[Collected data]
:::::

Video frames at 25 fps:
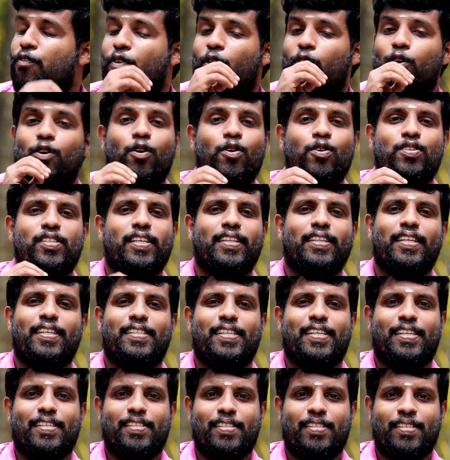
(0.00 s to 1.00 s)

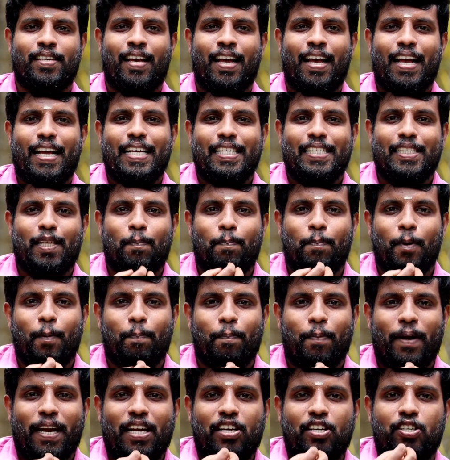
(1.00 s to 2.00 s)
photosynthesis is the
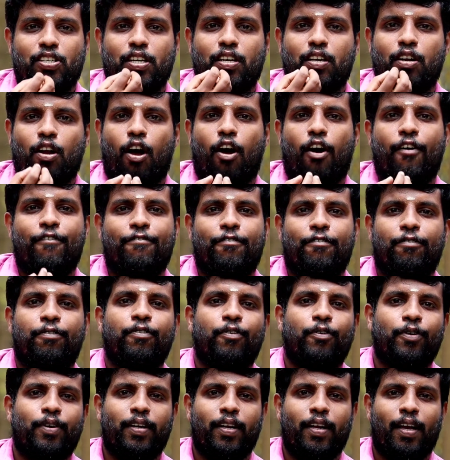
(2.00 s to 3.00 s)
preparation of
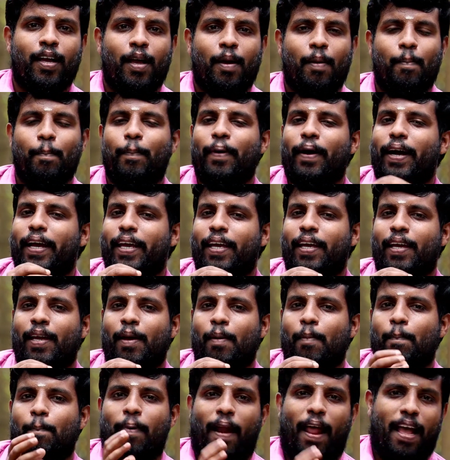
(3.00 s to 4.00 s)
food by
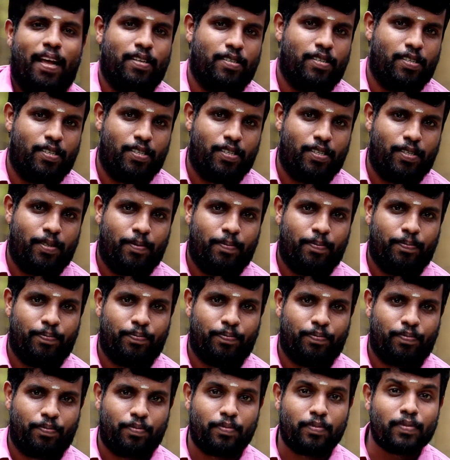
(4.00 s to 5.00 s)
plants.
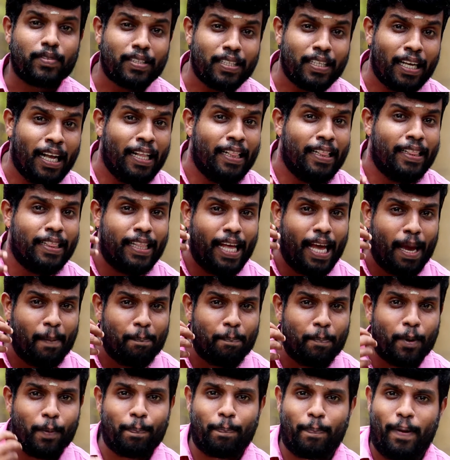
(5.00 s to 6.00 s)
They
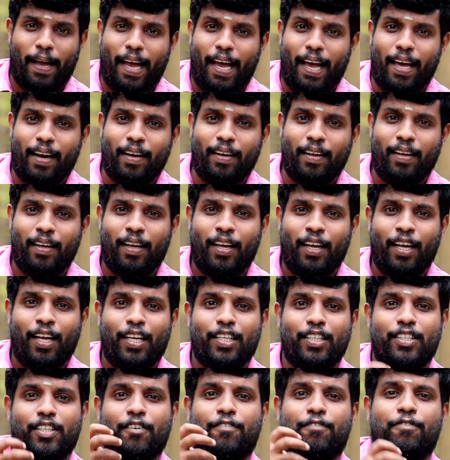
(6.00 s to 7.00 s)
prepare
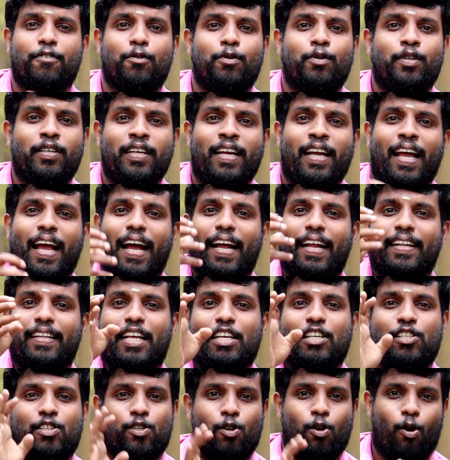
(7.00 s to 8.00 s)
the food and
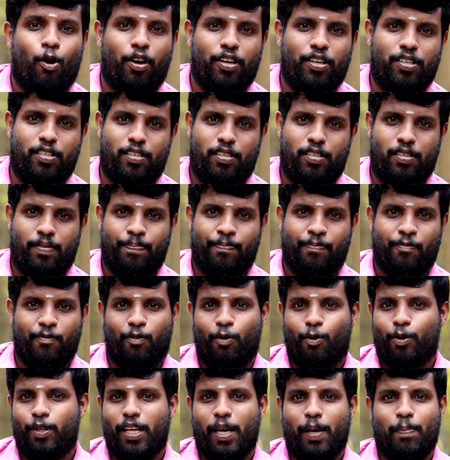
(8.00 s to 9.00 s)
they store it
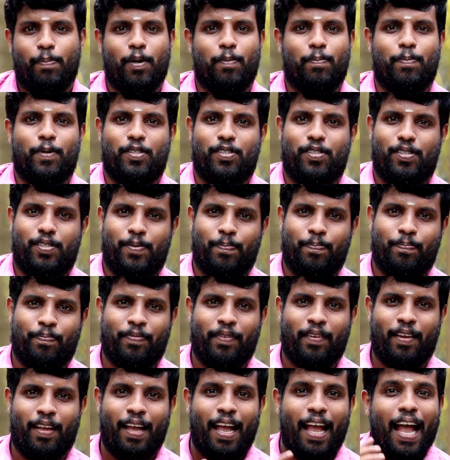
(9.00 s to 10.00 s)
for their purpose.
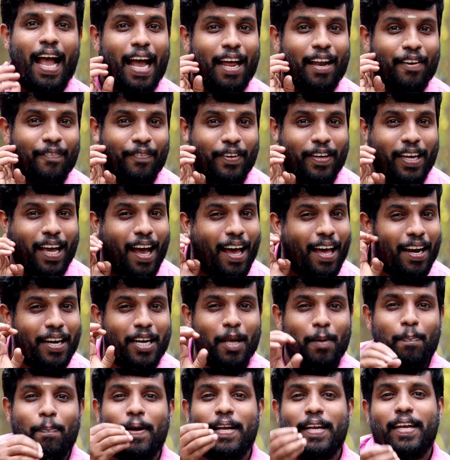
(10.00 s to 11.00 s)
And we are
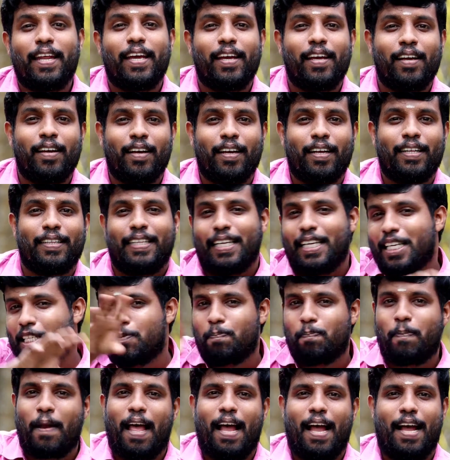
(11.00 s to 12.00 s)
depending
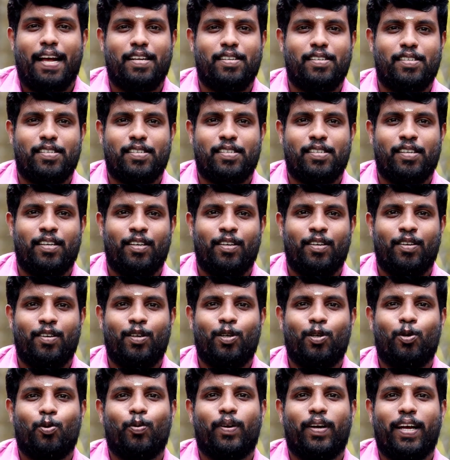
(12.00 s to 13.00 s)
these plants
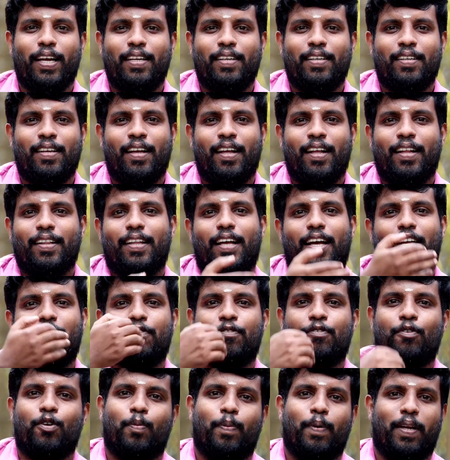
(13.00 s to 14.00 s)
to get
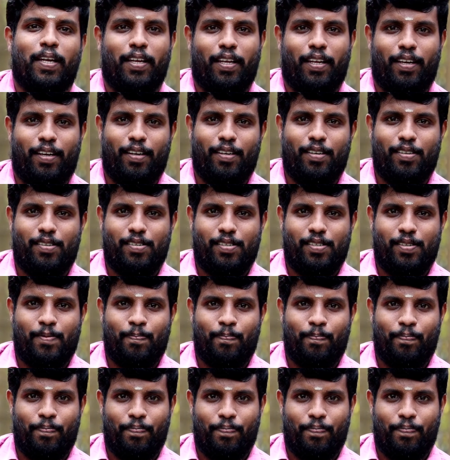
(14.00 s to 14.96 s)
that food materials.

:::::

- [REQUIREMENT] Restate the data above word for word. Do not include the images.

- [EXERCISE RESPONSE]
Video frames at 25 fps:
(0.00 s to 1.00 s)

(1.00 s to 2.00 s)
photosynthesis is the
(2.00 s to 3.00 s)
preparation of
(3.00 s to 4.00 s)
food by
(4.00 s to 5.00 s)
plants.
(5.00 s to 6.00 s)
They
(6.00 s to 7.00 s)
prepare
(7.00 s to 8.00 s)
the food and
(8.00 s to 9.00 s)
they store it
(9.00 s to 10.00 s)
for their purpose.
(10.00 s to 11.00 s)
And we are
(11.00 s to 12.00 s)
depending
(12.00 s to 13.00 s)
these plants
(13.00 s to 14.00 s)
to get
(14.00 s to 14.96 s)
that food materials.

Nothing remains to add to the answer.